*What needs to be done*
Give back every record below in full and exactly, but without a single image.

*Collected data entries*
———

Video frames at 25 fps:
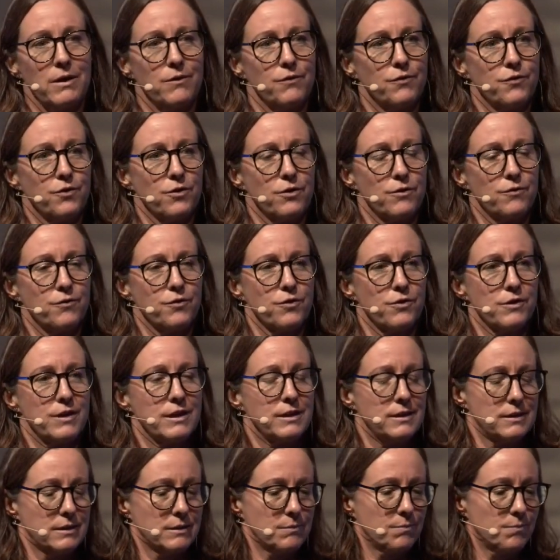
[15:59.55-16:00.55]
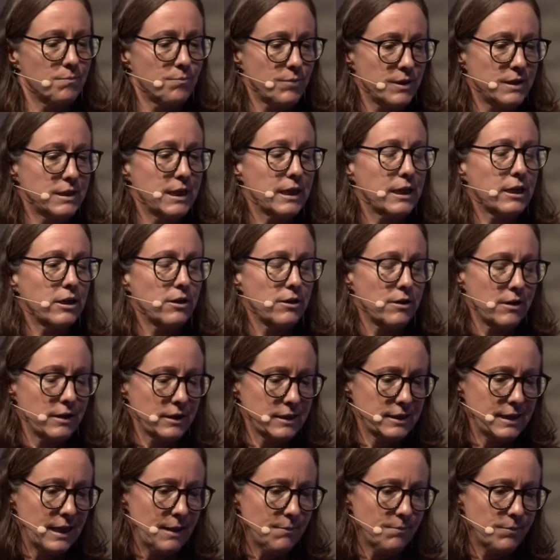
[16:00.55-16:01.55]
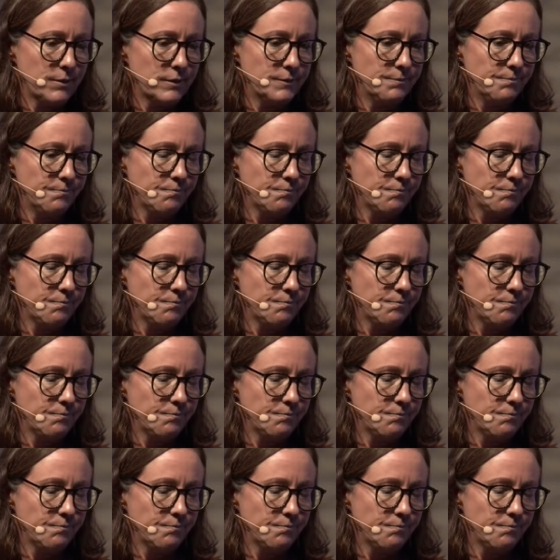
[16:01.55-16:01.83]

for this particular example.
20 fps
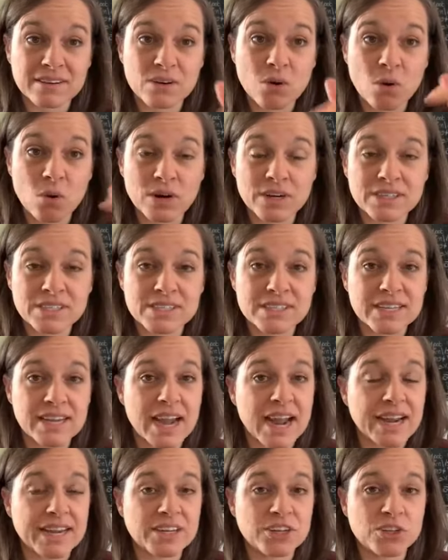course
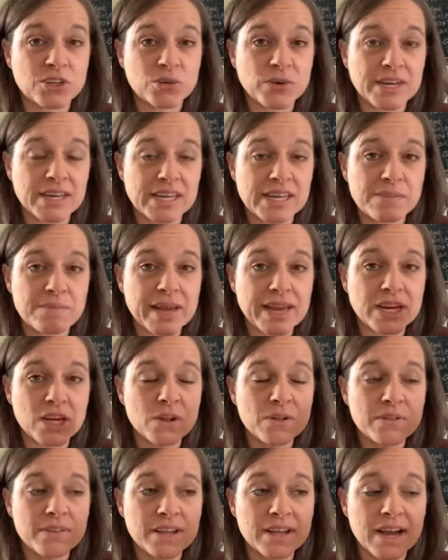that i do in
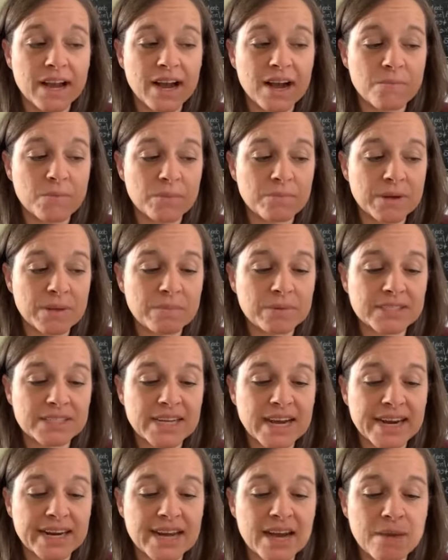email um, when people
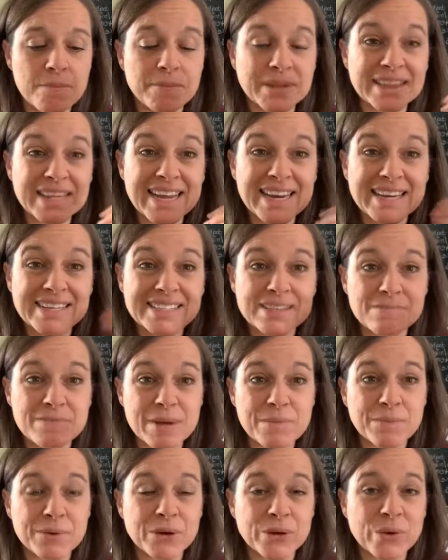sign up but then as a
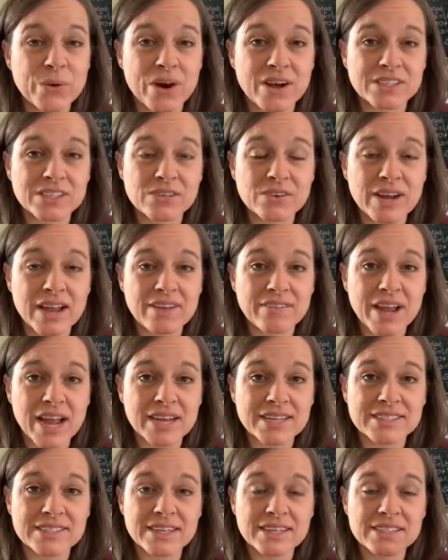member you also have
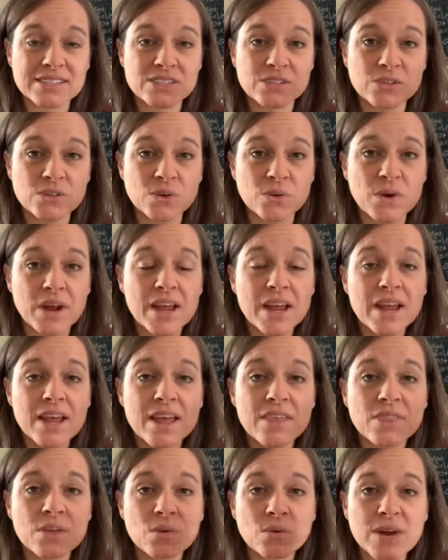access to
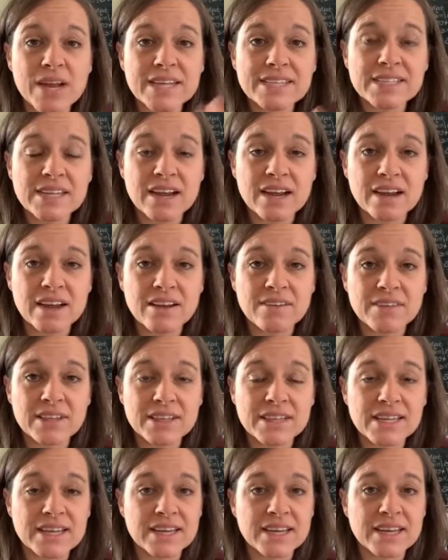the rest of
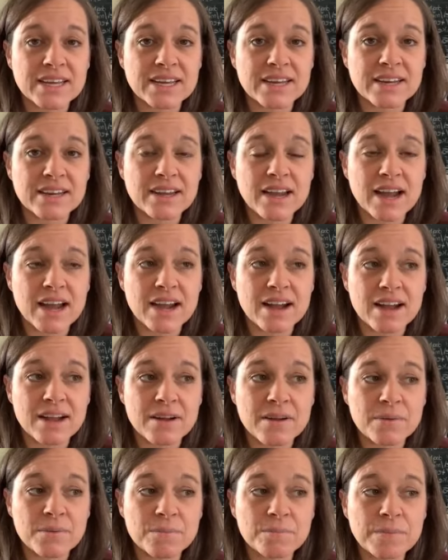the
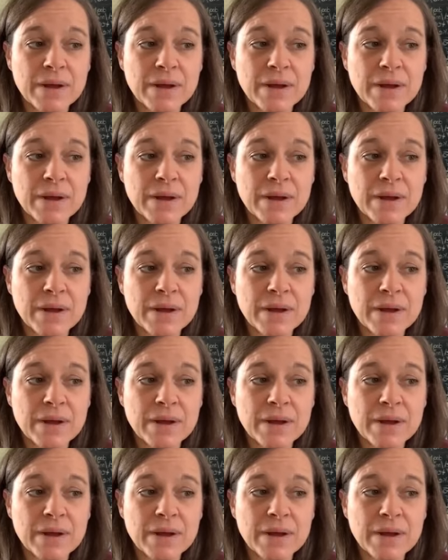uh,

———

*Solution to the problem*
Video frames at 25 fps:
[15:59.55-16:00.55]
[16:00.55-16:01.55]
[16:01.55-16:01.83]

for this particular example.
20 fps
course
that i do in
email um, when people
sign up but then as a
member you also have
access to
the rest of
the
uh,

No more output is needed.